Fe + 2 C5H6 → Fe(C5H5)2 + H2

Pour la petite histoire, il est intéressant de noter que ce produit fut décrit par Union Carbide comme un composé «{obturant les canalisations (en acier) d{es réacteurs de préparation du cyclopentadiène».

La synthèse la plus usitée emploie la réaction de l’anion cyclopentadiényle engendré par réaction avec une base forte (par exemple la potasse KOH) sur le chlorure ferreux :

FeCl2.4H2O + 2 C5H6 + 2 KOH → Fe(C5H5)2 + 2 KCl + 6 H2O

Cette stabilité était expliquée par le caractère aromatique du cyclopentadiényle, mais la structure proposée par Pauson et Kealy n’expliquait pas les propriétés de cette nouvelle molécule, à commencer par sa très grande stabilité. La proposition de complexe « sandwich » a été publiée en 1953 par Robert B. Woodward et Geoffrey Wilkinson à l’Université Harvard qui proposèrent cet assemblage particulier en se basant sur sa réactivité. Indépendamment, Ernst Otto Fischer à Munich arriva à la même conclusion et commença à synthétiser d’autres métallocènes, comme le nickelocène et le cobaltocène. La structure du ferrocènes fut ensuite confirmée par spectroscopie de RMN et cristallographie aux rayons X.
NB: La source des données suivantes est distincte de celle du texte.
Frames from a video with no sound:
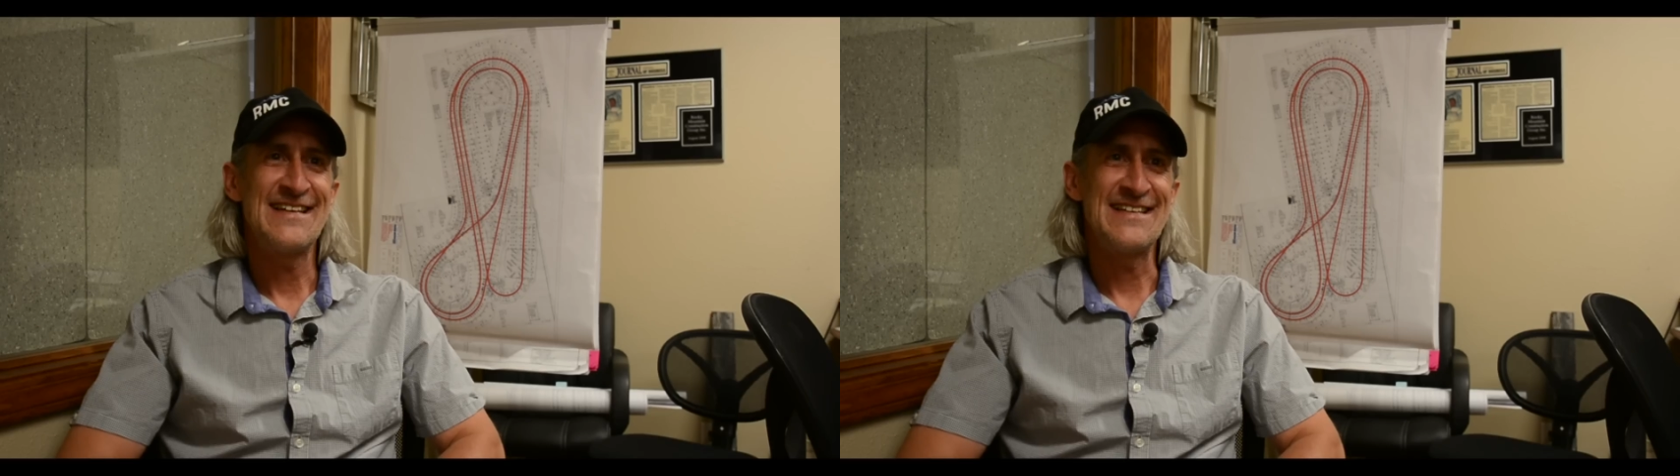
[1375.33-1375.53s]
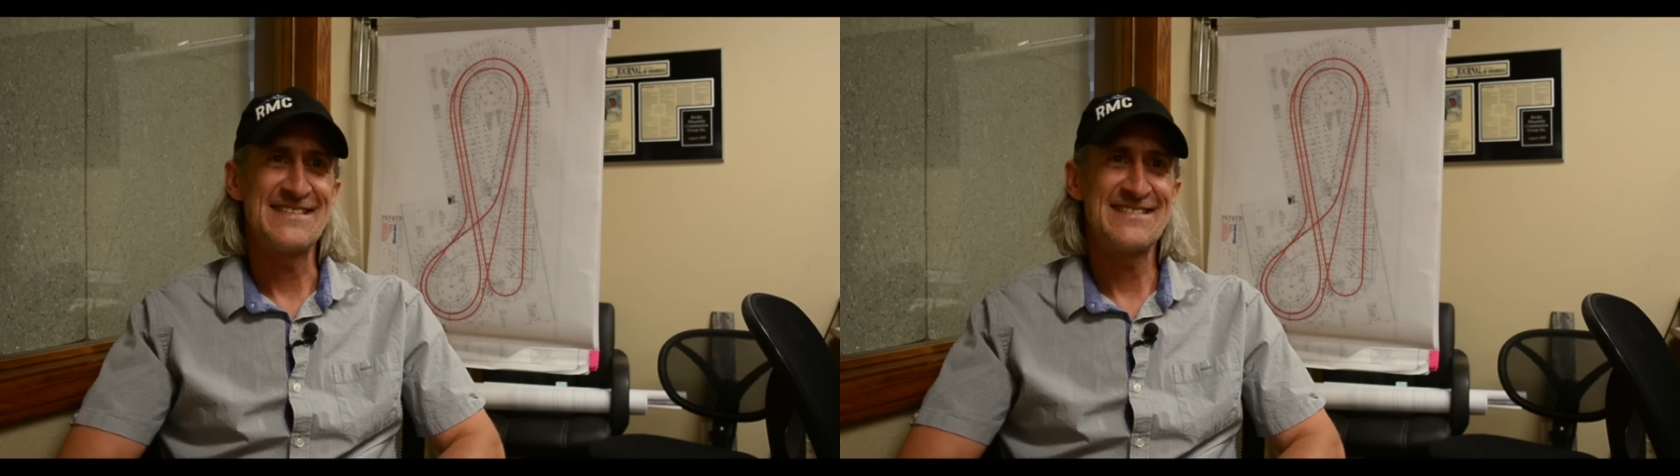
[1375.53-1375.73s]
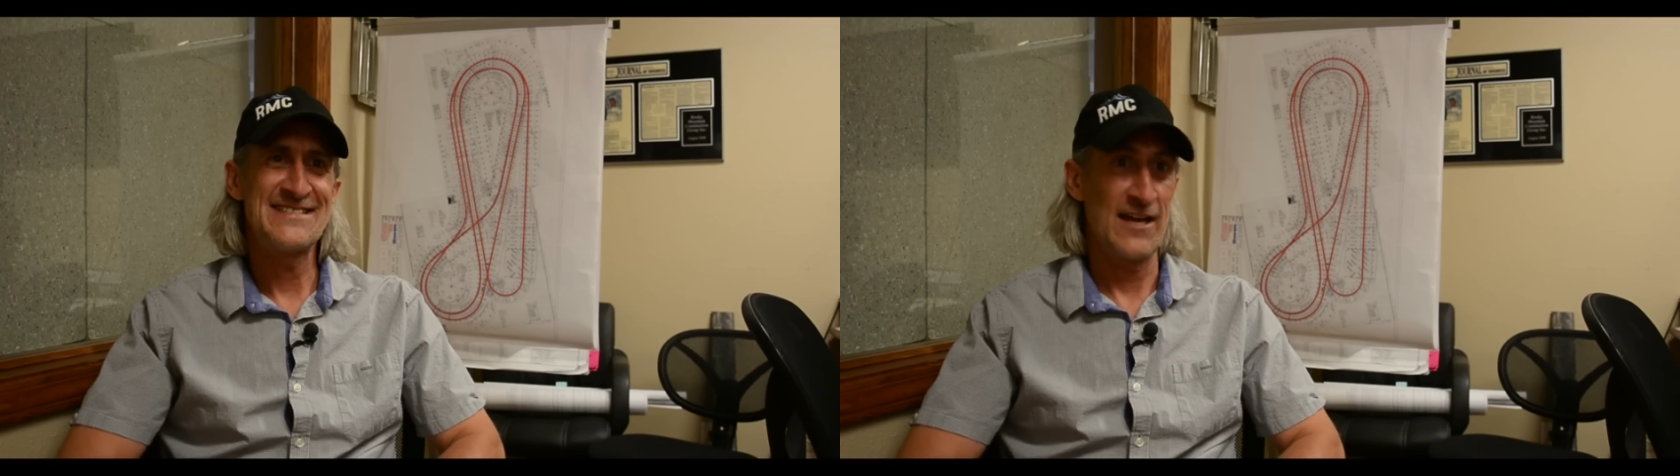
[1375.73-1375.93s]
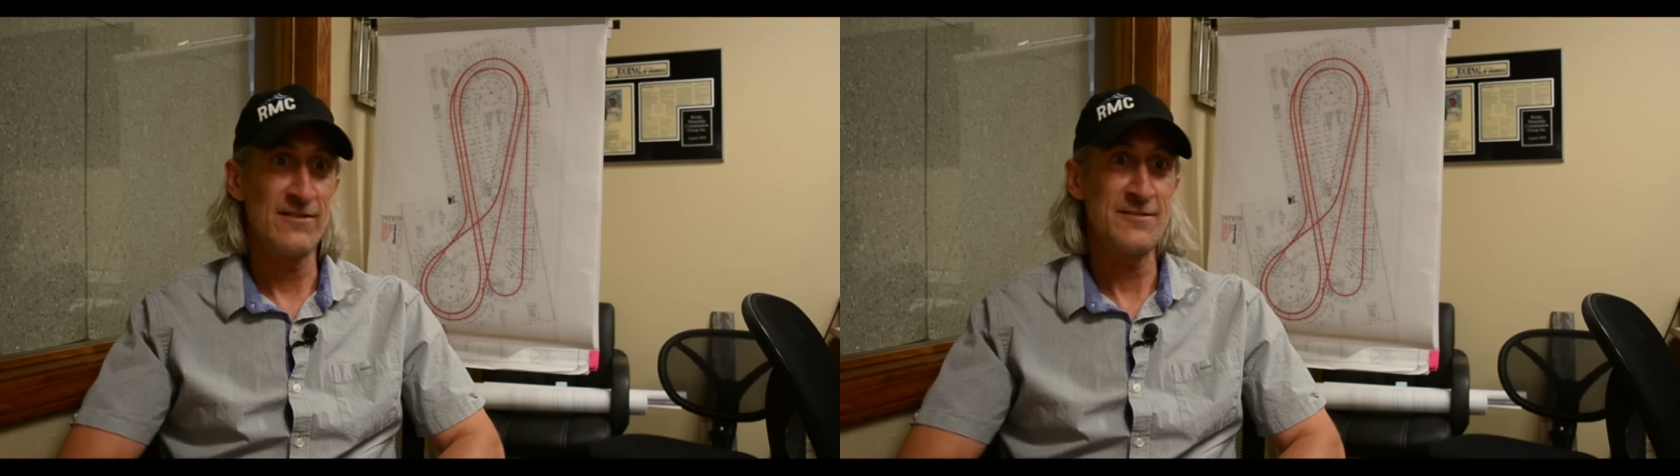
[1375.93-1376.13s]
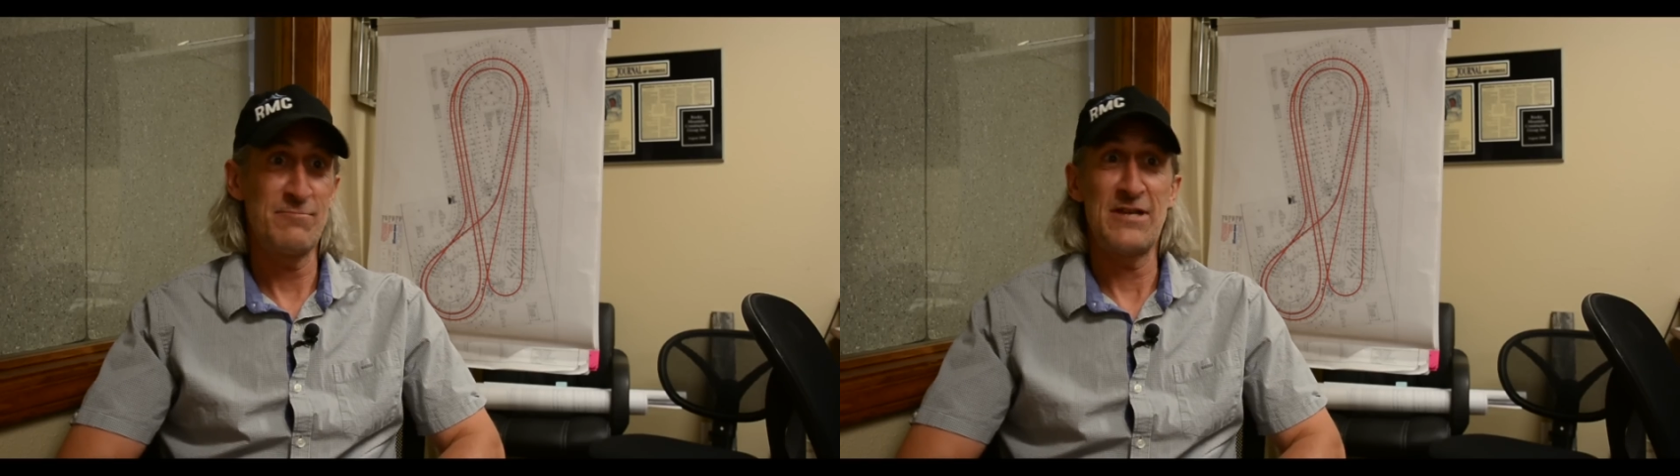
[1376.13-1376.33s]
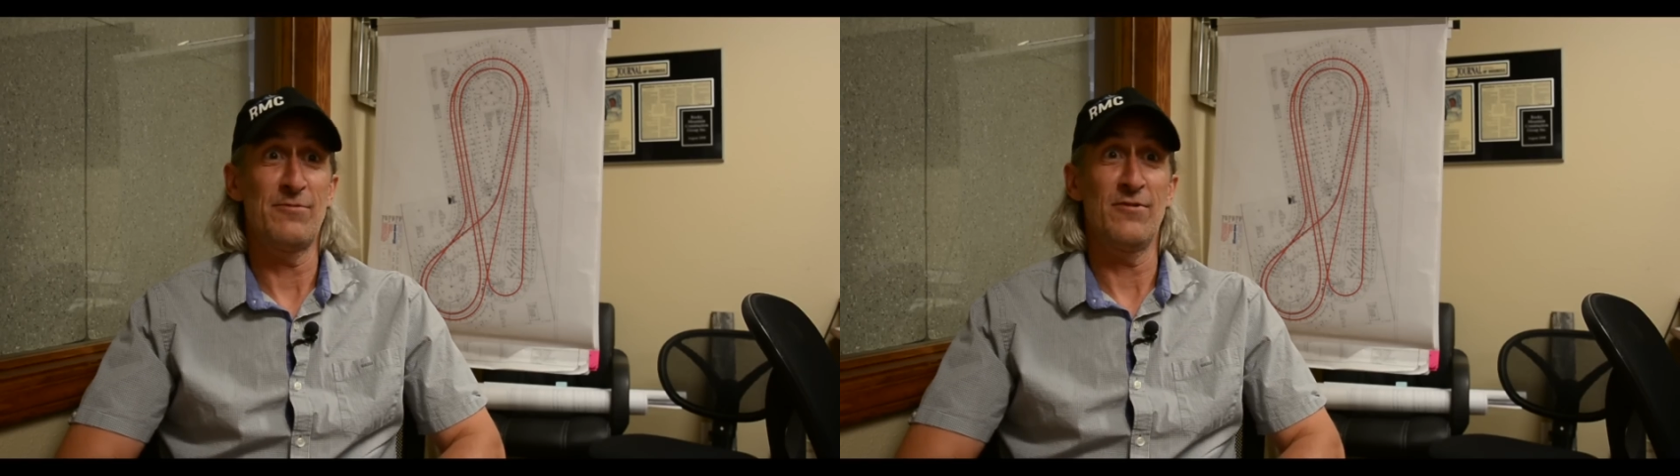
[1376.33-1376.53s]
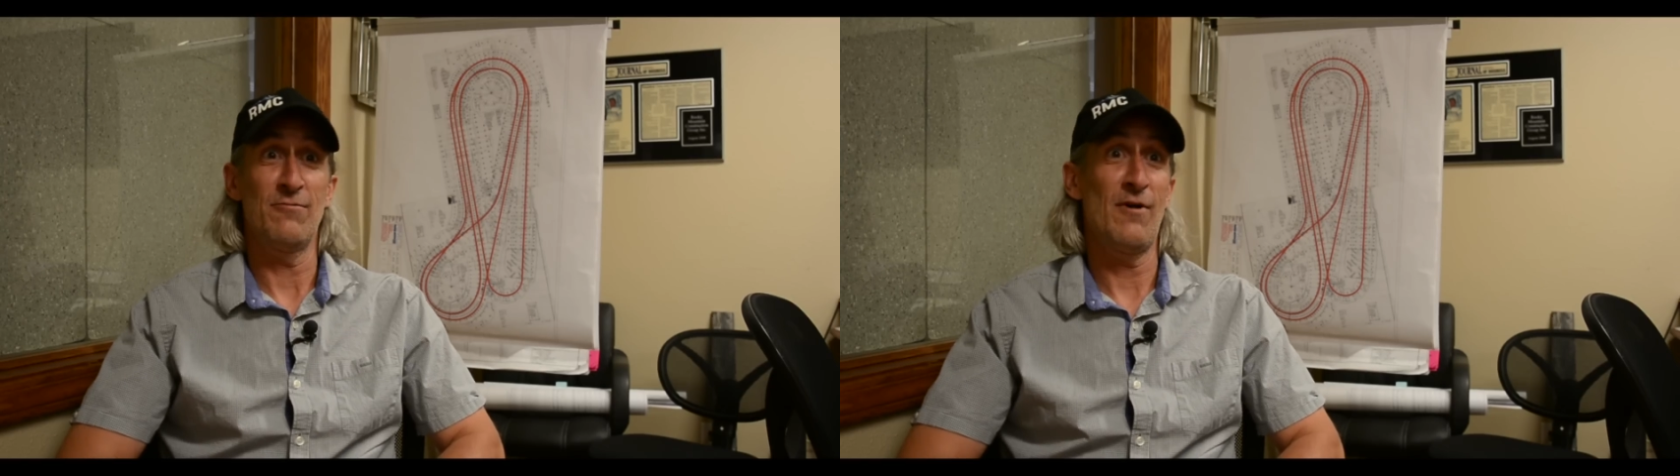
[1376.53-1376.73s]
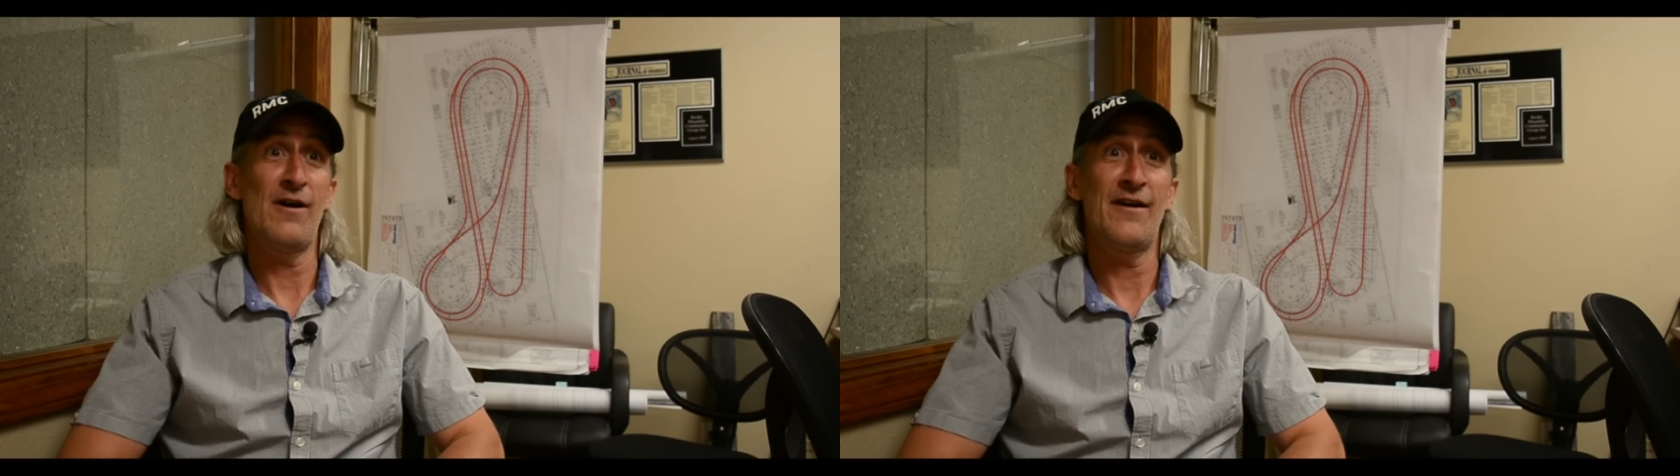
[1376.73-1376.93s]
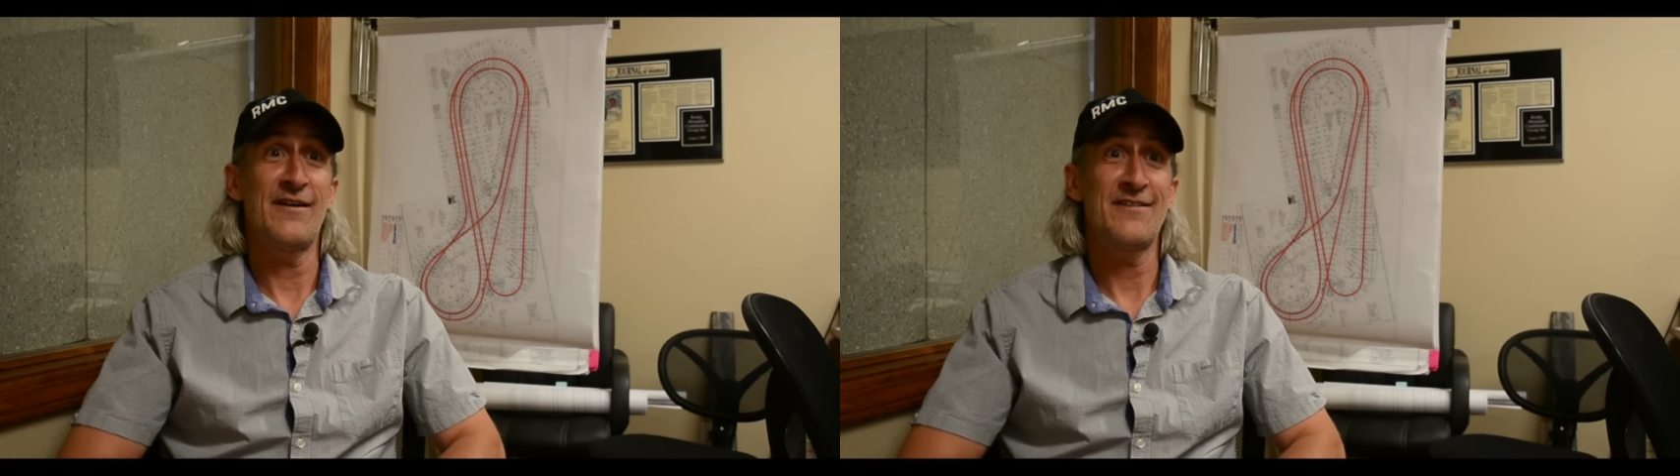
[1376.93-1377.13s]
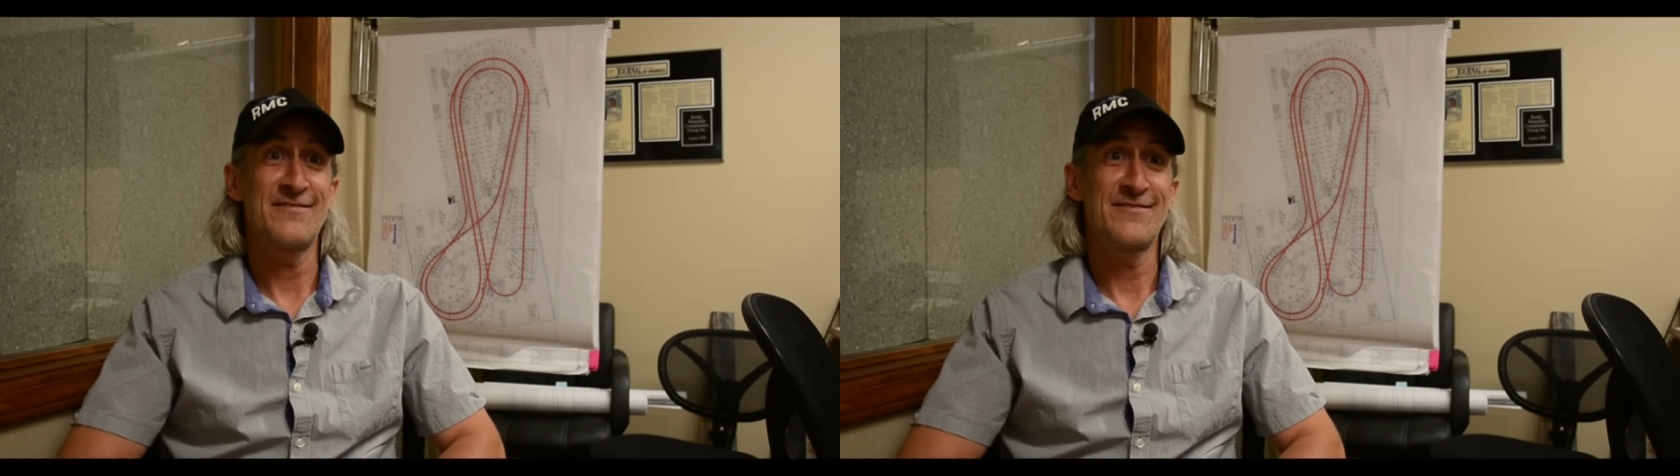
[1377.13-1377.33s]
and telling people
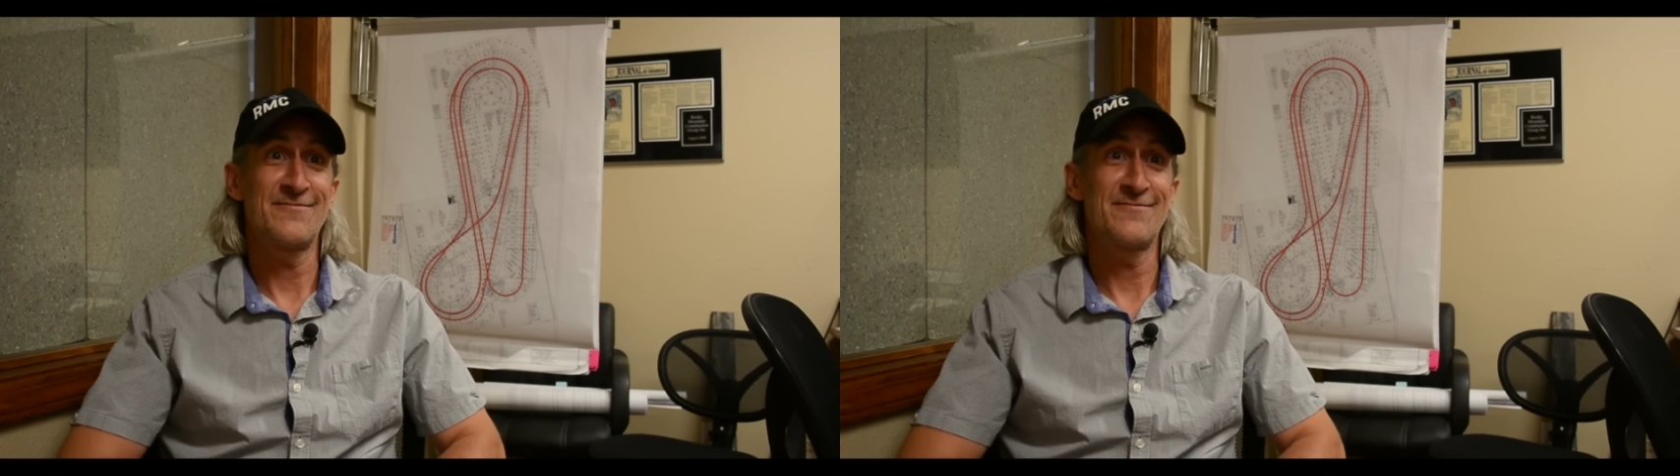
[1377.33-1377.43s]
why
L’atome de fer dans le ferrocène est à l’état d’oxydation +2. Chaque cycle cyclopentadiényle est donc chargé une fois négativement, amenant le nombre d’électrons π à six sur chaque cycle. Ces douze électrons -six pour chaque cyle- forment des liaisons covalentes avec le métal. Ajoutés aux six électrons de la sous-couche {d du fer, le complexe satisfait à la règle des 18 électrons. Les{ ligands cyclopentadiényle du ferrocène présentent donc un caractère aromatique.

La réactivité chimique du ferrocène sur ces {composantes organiques est celle observée pour les hydrocarbure aromatiques, permettant la synthèse de dérivés substitués, notamment par la réaction de Fridel-Crafts. Le ferrocène réagit également avec le butyllithium pour conduire au 1,1′-dilithioferrocène, symétrique. Toutefois la réaction avec le tertio-butyllithium ne conduit qu’au monolithioferrocène.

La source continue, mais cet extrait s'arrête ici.